Last year I was signed by British crowd-funding publisher Unbound and now my short story collection about fame, 15 Minutes, is almost ready for release. Yesterday I was sent the final cover proof and I’m sure you will agree that it is an arresting image!

Writers don’t usually get any input in their cover designs. With my first book, Starlings, I was just sent the finished cover with a note saying ‘here’s your cover – hope you like it.’ Bizarrely that cover looked like the front of my house at the time. In the first few months of editing Unbound Digital send their authors a questionnaire to fill out for their cover designer Mark Ecob to work from.

It’s quite a long document and it really makes you think about the book you have written. The questions vary from the practical; title, buy-line, genre, to, ‘Describe the tone and mood you want to come across on your cover,’ and, ‘who do you think your readers are?’  These questions really make you think about your reader. Who is going to buy your book? What are their age, gender, interests? They even ask how they will buy it and where from. As a writer I have to admit I don’t actually think that much about my reader, certainly not when I’m writing, but in order to sell you have to know who you are appealing to. The first reader I listed was ‘short story enthusiast’. Then came the question about genre and the book is obviously made up of short stories but  I realised there and then that each story is its own beast, there’s literary fiction and sci-fi and experimental fiction and memoir and  it became very hard to pin down.

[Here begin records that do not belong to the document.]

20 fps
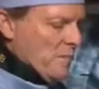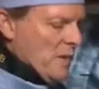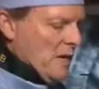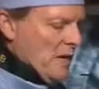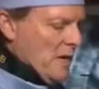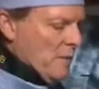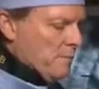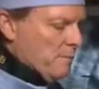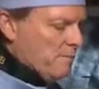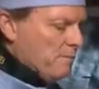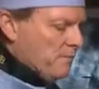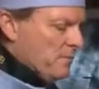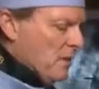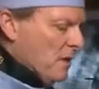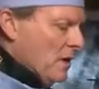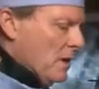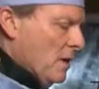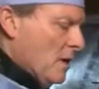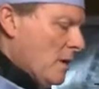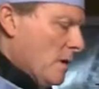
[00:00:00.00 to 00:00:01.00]
beam
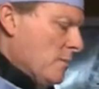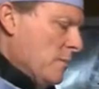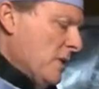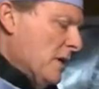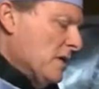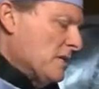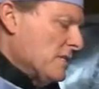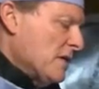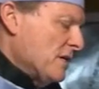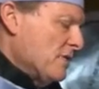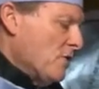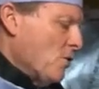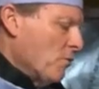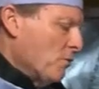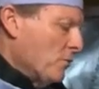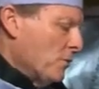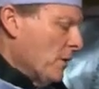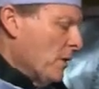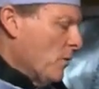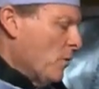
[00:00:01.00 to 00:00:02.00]
because I
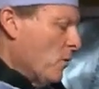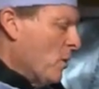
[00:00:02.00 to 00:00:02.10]
don't really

I was asked for a synopsis, again something the writers of short story collections will know is an almost impossible task, I provided key words and a list of the celebrities in the stories. I tried to get across the idea that fame is not necessarily a good thing. At one point I suggested that if there was a face on the cover it should be hidden in some way, blinded by paparazzi flashbulbs perhaps or masked.

Finally, they ask you what sort of cover you have in mind. This was a curve ball – I didn’t have anything in mind. I made a few suggestions. The Warhol connection was the obvious route, pop-art, bright colours, paparazzi photos. I also had to send an extract and I picked one from a story about a man obsessed with Scarlett Johansson.

Mark phoned a few days later. Surprisingly he didn’t seem that keen on a Warholesque cover but had picked up on the idea of fame as artifice. We talked about masks and dropped cameras. Then I mentioned that the last story was a flash fiction about a talking ape and Mark asked me to send it to him.  A few days later he sent over a series of ideas but the one that was the basis for the final cover was the standout. Not Warhol, not pop-art but the suggestion that fame is nothing more than a performing monkey seemed to sum up what I was trying to say.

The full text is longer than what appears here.